But Chester did not really see Kitty very often in these days, because he had to see and confer with so many others—the Employers' Federation, and the Doctors, and the Timber Cutters, and the Worsted Industries, and the Farmers, and the Cotton Spinners, and the Newspaper Staffs, and the Church, and the Parents, and the Ministerial Council, and the Admiralty, and the Board of Education, and the War Office, and the Ministry of Reconstruction, and the Directorate of Propaganda. And the A.S.E.

It is much to be hoped that conferences are useful; if they are not, it cannot, surely, be from lack of practice.

Prideaux also, and the other heads of sections, on their humbler scale received deputations and conferred. Whether or not it was true to say of the Ministry (and to do Ministries justice, these statements are usually not true) that it did not try to enter sympathetically into the difficulties and grievances of the public, it is anyhow certain that the difficulties and grievances entered into the Ministry, from 9.30 a.m. until 7 p.m. After 7 no more difficulties were permitted to enter, but the higher staff remained often till late into the night to grapple with those already there.

Meanwhile the government laid pledges in as many of the hands held out to them as they could. Pledges, in spite of a certain boomerang quality possessed by them, are occasionally useful things. They have various aspects; when you give them, they mean a little anger averted, a little content generated, a little time gained. When you receive them, they mean, normally, that others will (you hope) be compelled to do something disagreeable before you are. When others receive them, they mean that there is unfair favouritism. When (or if) you fulfil them, they mean that you are badly hampered thereby in the competent handling of your job. When you break them, they mean trouble. And when you merely hear about them from the outside they mean a moral lesson—that promises should be kept if made, but certainly never, never made.
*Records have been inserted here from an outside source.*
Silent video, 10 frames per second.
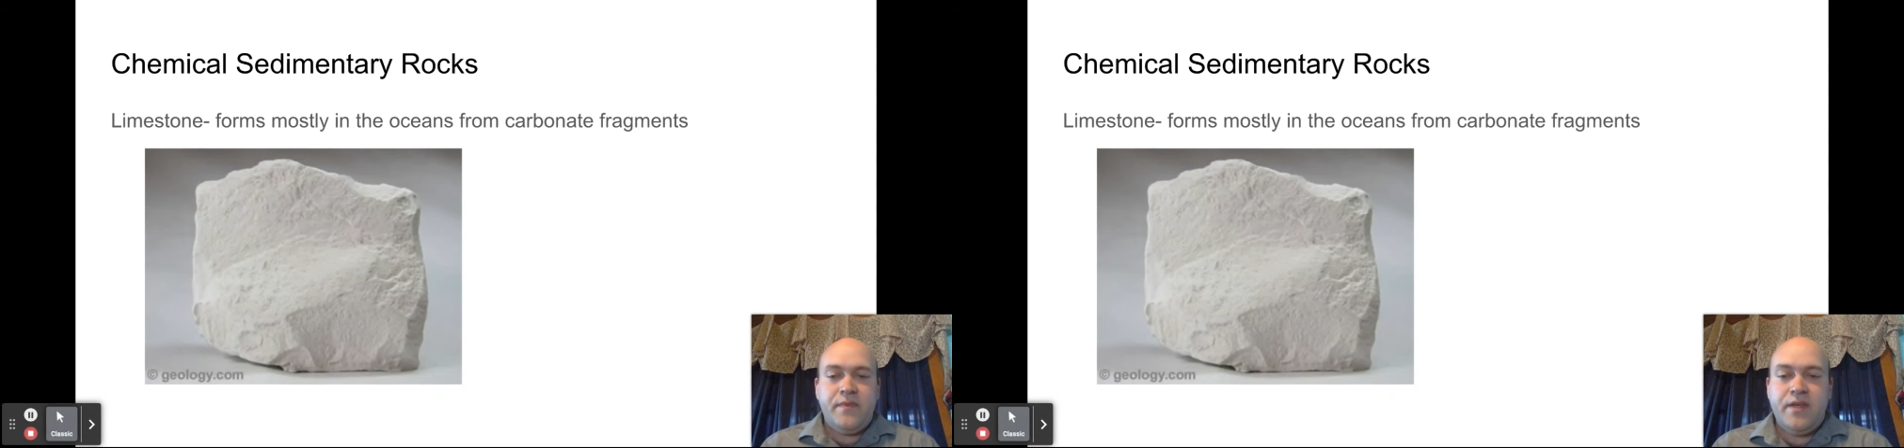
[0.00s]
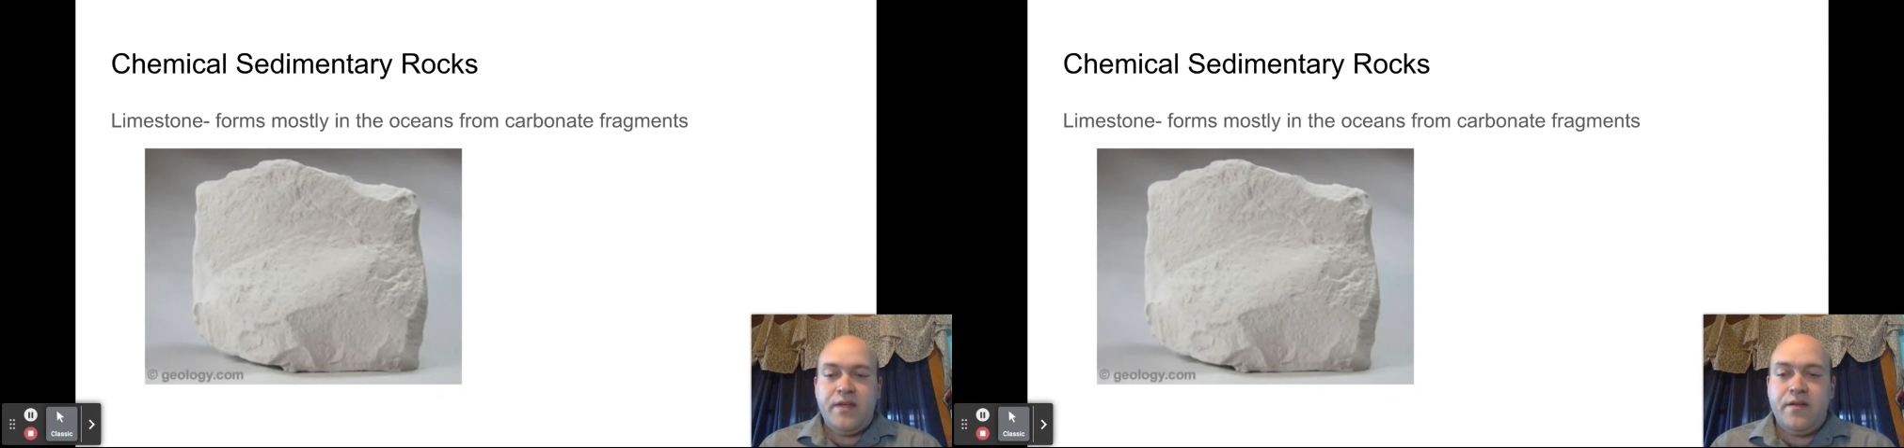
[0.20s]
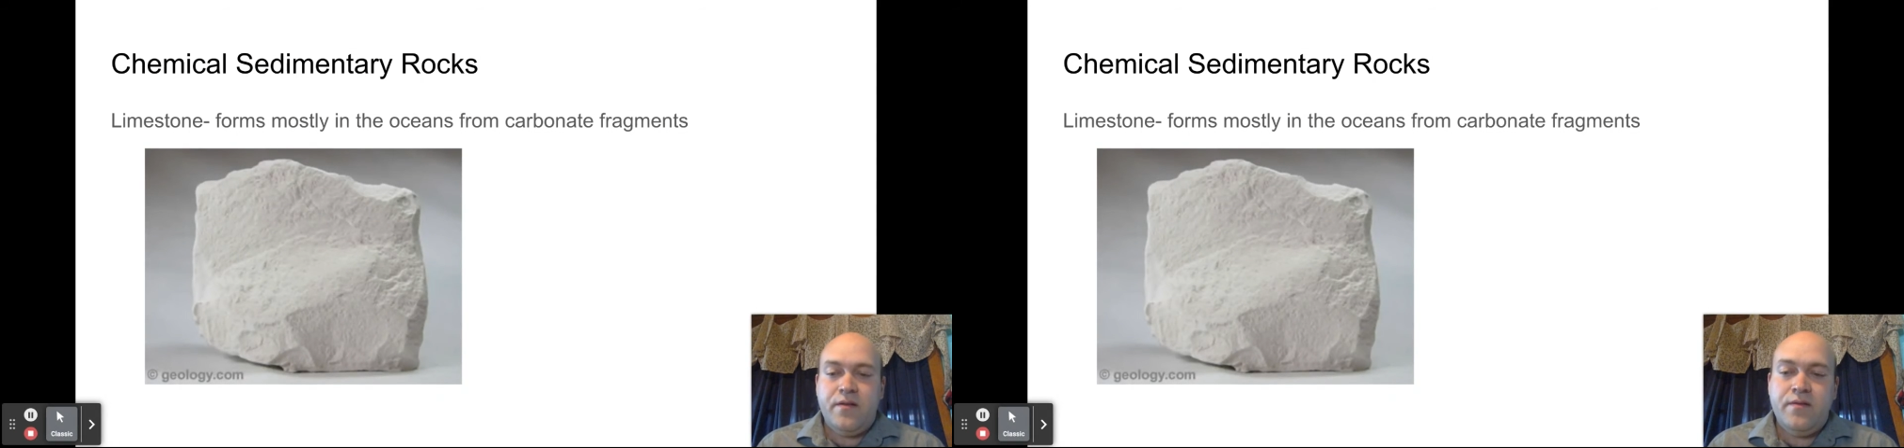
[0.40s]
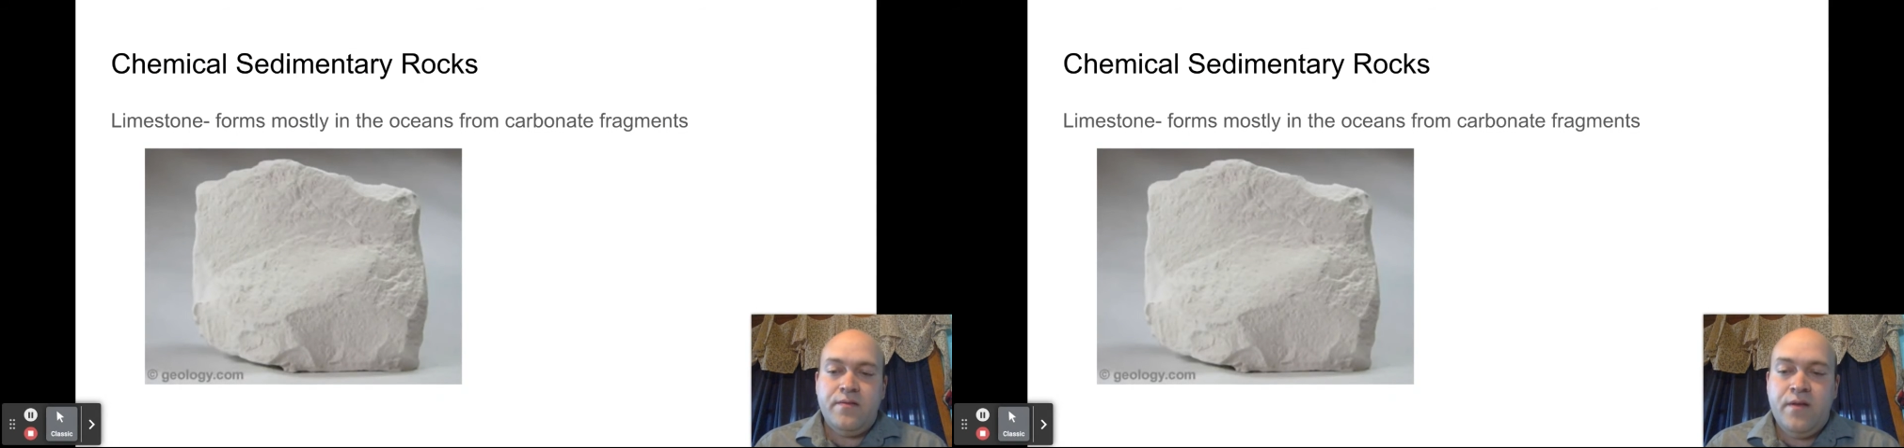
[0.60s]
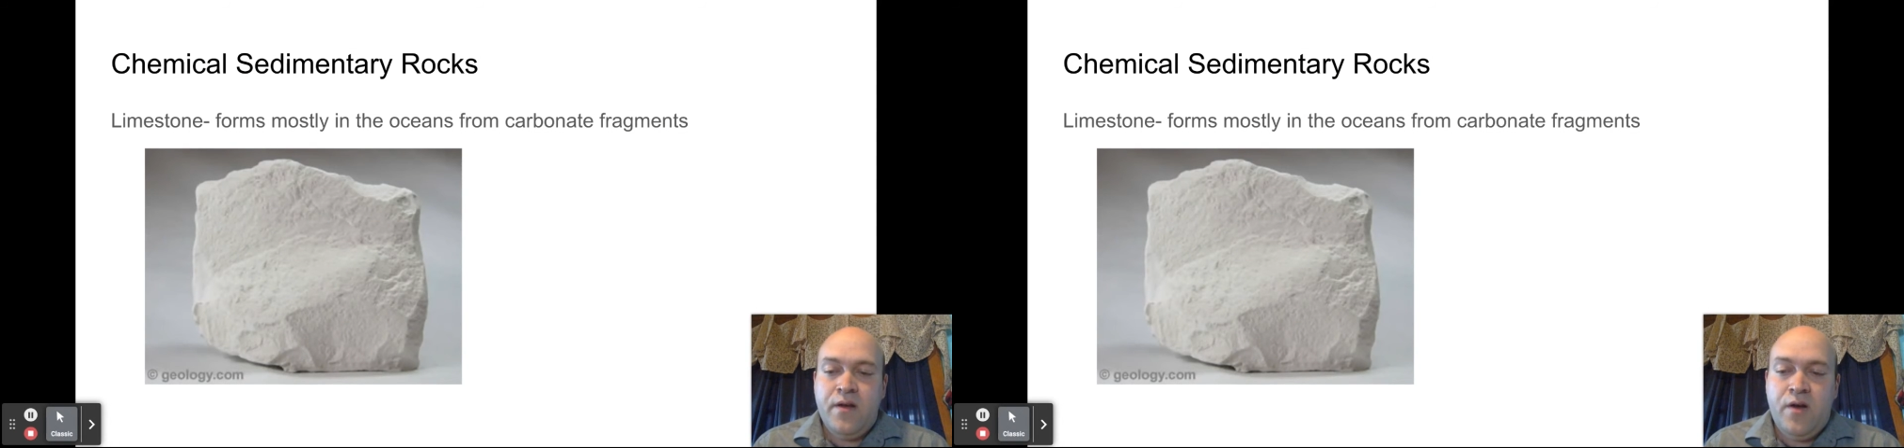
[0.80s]
It
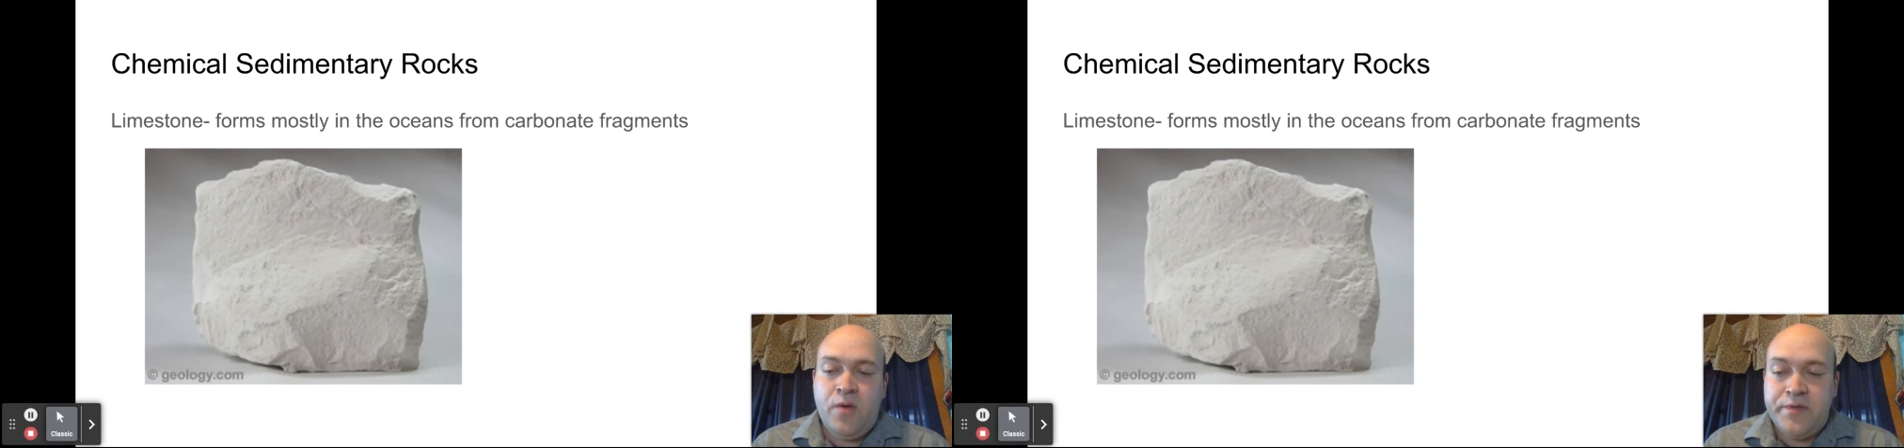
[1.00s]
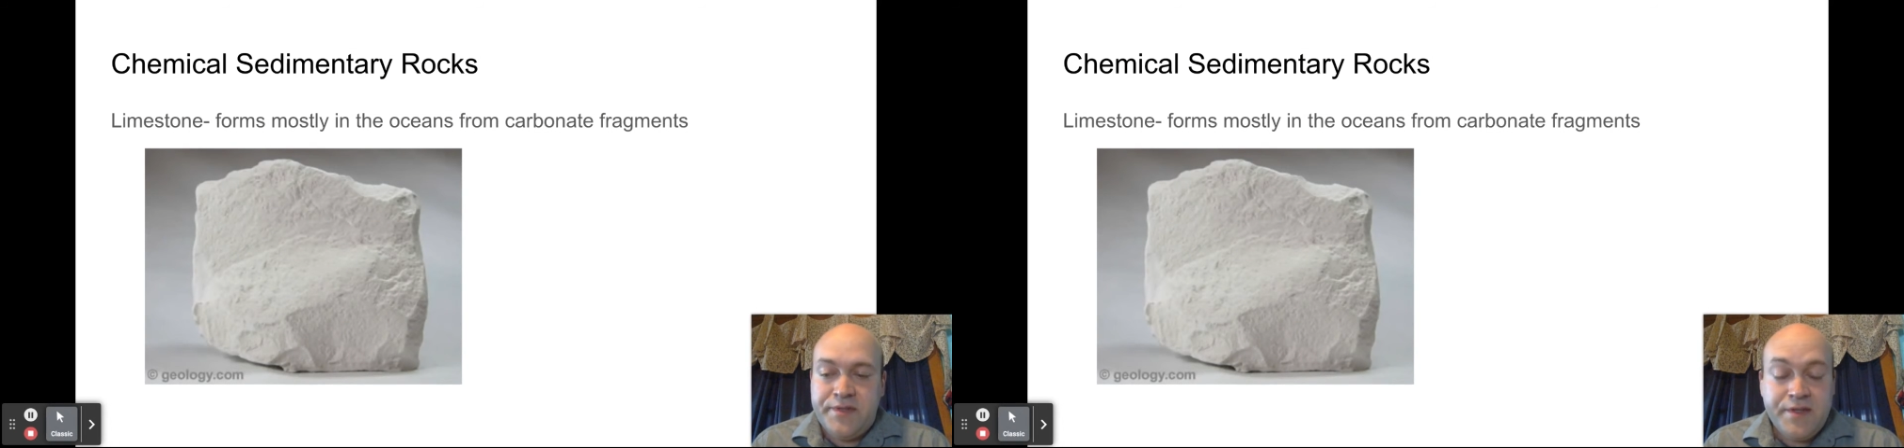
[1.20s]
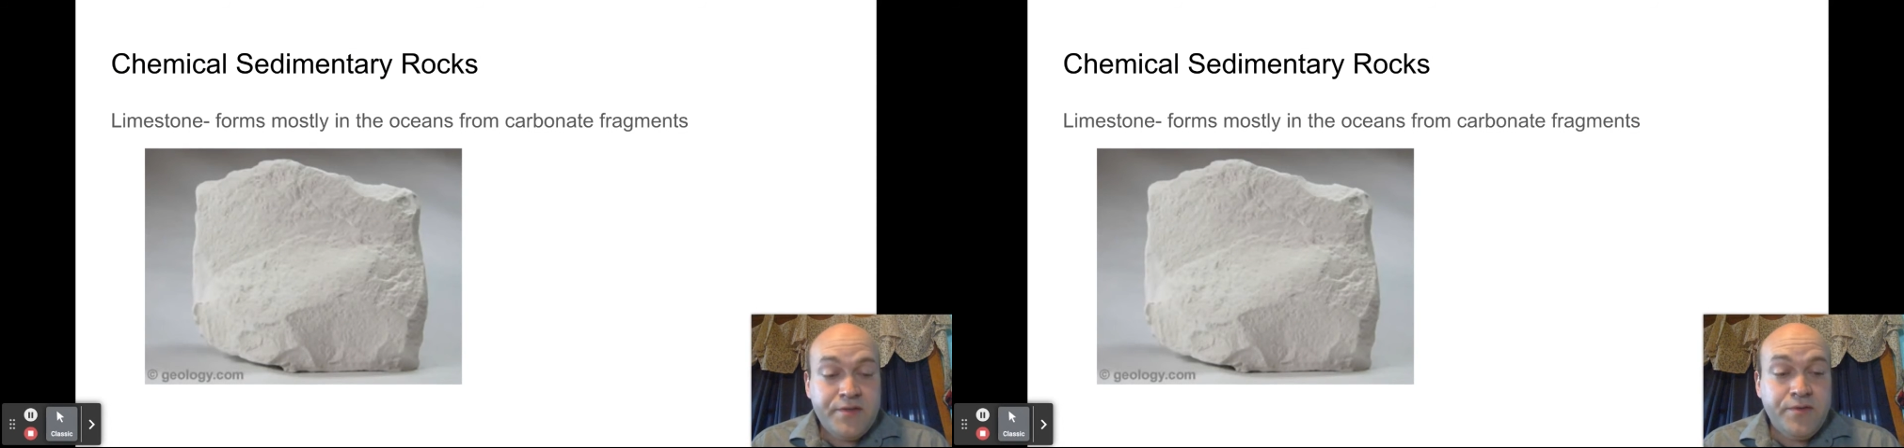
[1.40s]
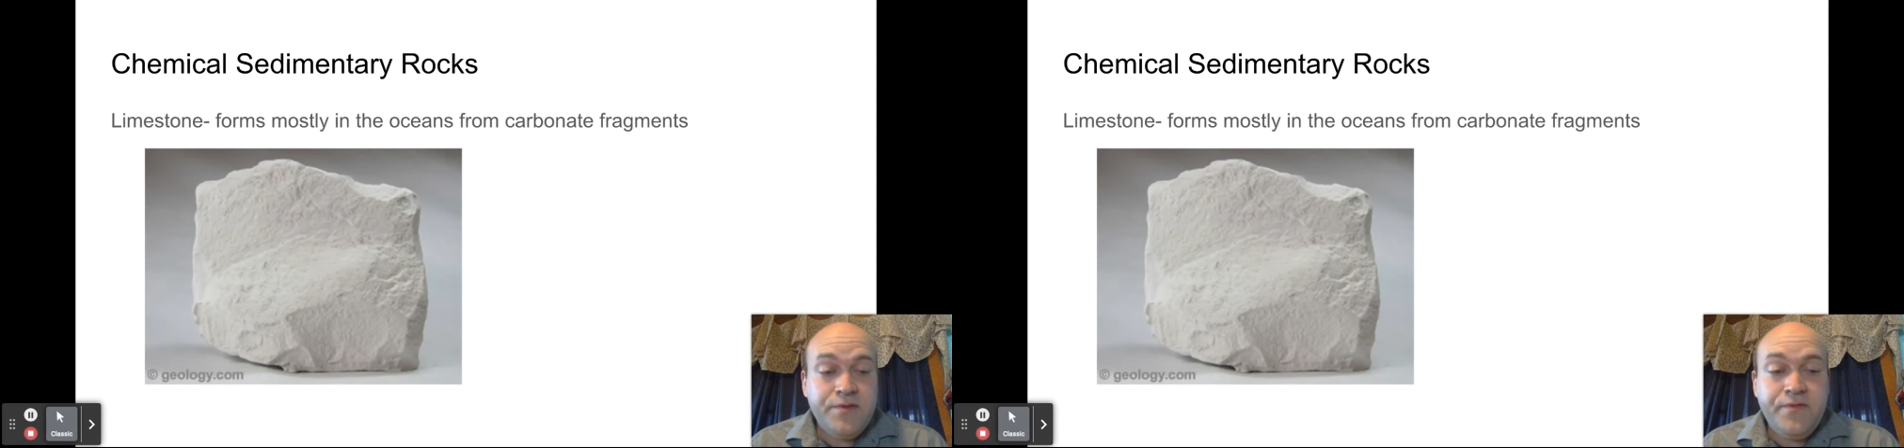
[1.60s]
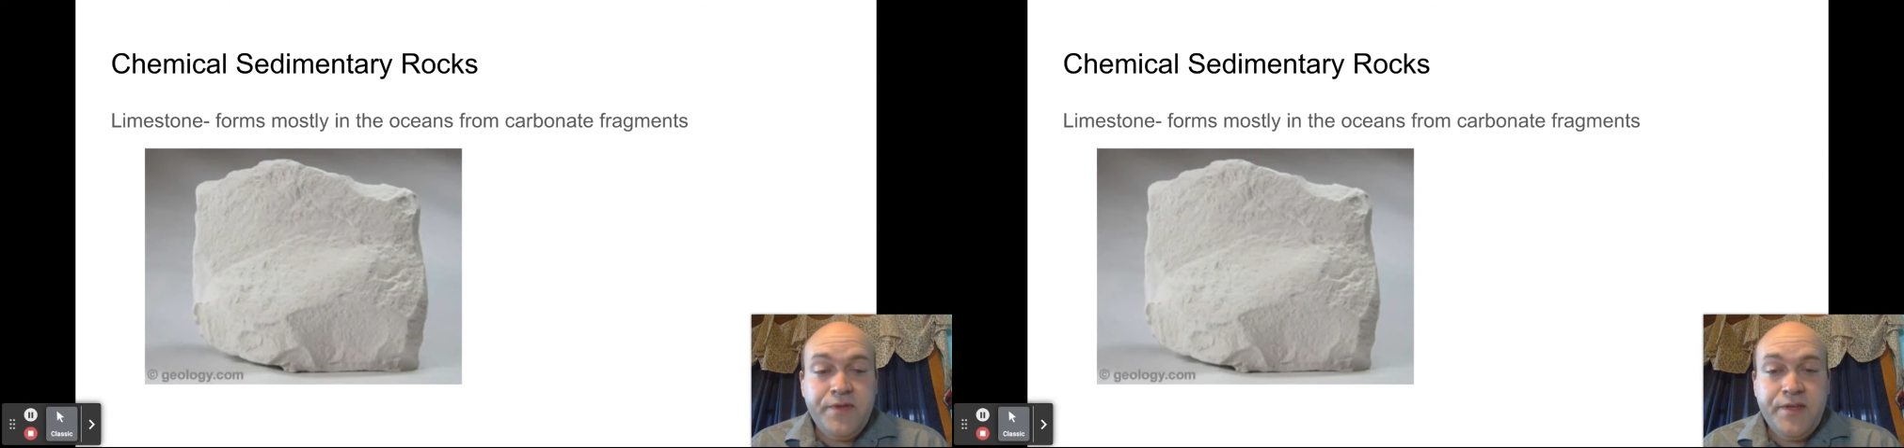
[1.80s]
almost
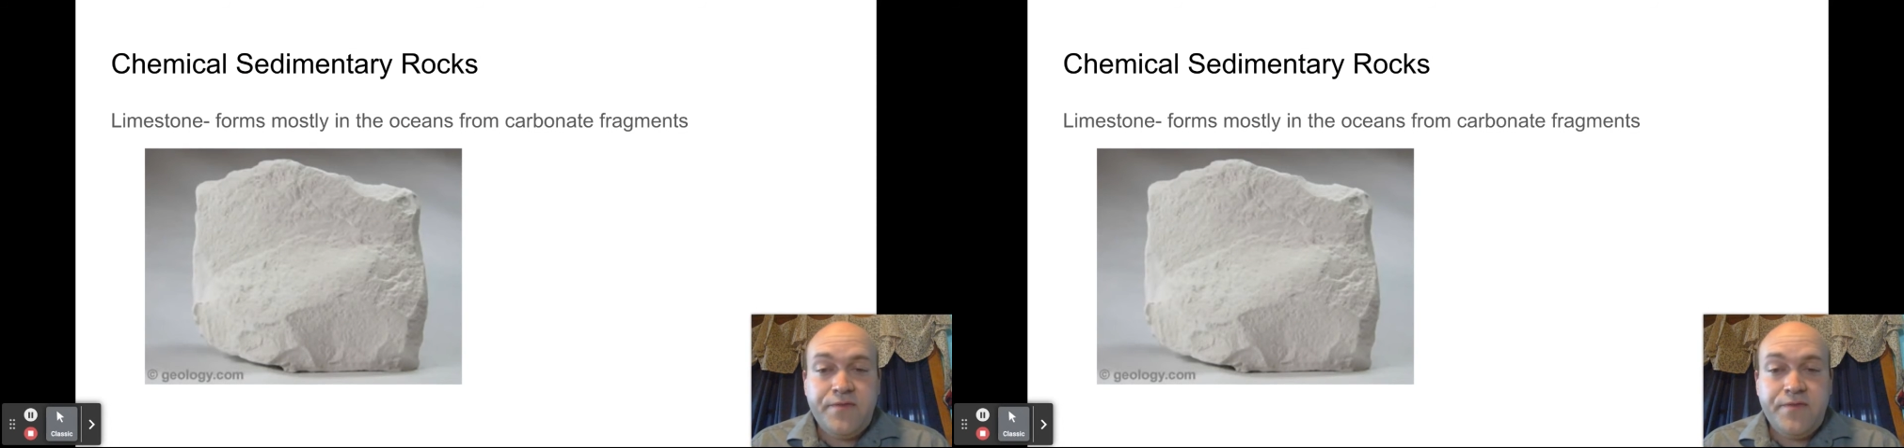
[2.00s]
exclusively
It is very certain, anyhow, that the Ministry of Brains made at this time too many. No Ministry could have kept so many. There was, for instance, the Pledge to the Married Women, that the unmarried women should be called up for their Mind Training Course before they were. There was the Pledge to the Mining Engineers, that unskilled labour should take the Course before skilled. There was the Pledge to the Parents of Five, that, however high the baby taxes were raised, the parents of six would always have to pay more on each baby. There was the Pledge to the Deficient, that they would not have to take the Mind Training Course at all. This last pledge was responsible for much agitation in Parliament. Distressing cases of imbeciles harried and bullied by the local Brains Boards were produced and enquired into. (Question, "Is it not the case that the Ministry of Brains has become absolutely soulless in this matter of harrying the Imbecile?" Answer, "I have received no information to that effect." Question, "Are enquiries being made into the case of the deficient girl at Perivale Halt who was rejected three times as unfit for the Course and finally examined again and passed, and developed acute imbecility and mumps half-way through the Course?" Answer, "Enquiries are being made." And so on, and so on, and so on.)

But, in the eyes of the general public, the chief testimony to the soullessness of the Ministry was its crushing and ignoring of the claims of the human heart. What could one say of a Ministry who deliberately and coldly stood between lover and lover, and dug gulfs between parent and unborn child, so that the child was either never born at all, or abandoned, derelict, when born, to the tender mercies of the state, or retained and paid for so heavily by fine or imprisonment that the parents might well be tempted to wonder whether after all the unfortunate infant was worth it?

"Him to be taxed!" an indignant parent would sometimes exclaim, admiring her year-old infant's obvious talents. "Why he's as bright as anything. Just look at him.... And little Albert next door, what his parents got a big bonus for, so as you could hear them for a week all down the street drinking it away, he can't walk yet, nor hardly look up when spoke to. Deficient, I calls him. It isn't fair dealing, no matter what anyone says."

"All the same," said Nicholas Chester to his colleagues, "there appears to me to be a considerably higher percentage of intelligent looking infants of under three years of age than there were formerly. Intelligent looking, that is to say, for infants. Infants, of course, are not intelligent creatures. Their mental level is low. But I observe a distinct improvement."

A distinct improvement was, in fact, discernible.

But, among the Great Unimproved, and among those who did not want improvement, discontent grew and spread; the slow, aggrieved discontent of the stupid, to whom personal freedom is as the breath of life, to whom the welfare of the race is as an idle, intangible dream, not worth the consideration of practical men and women.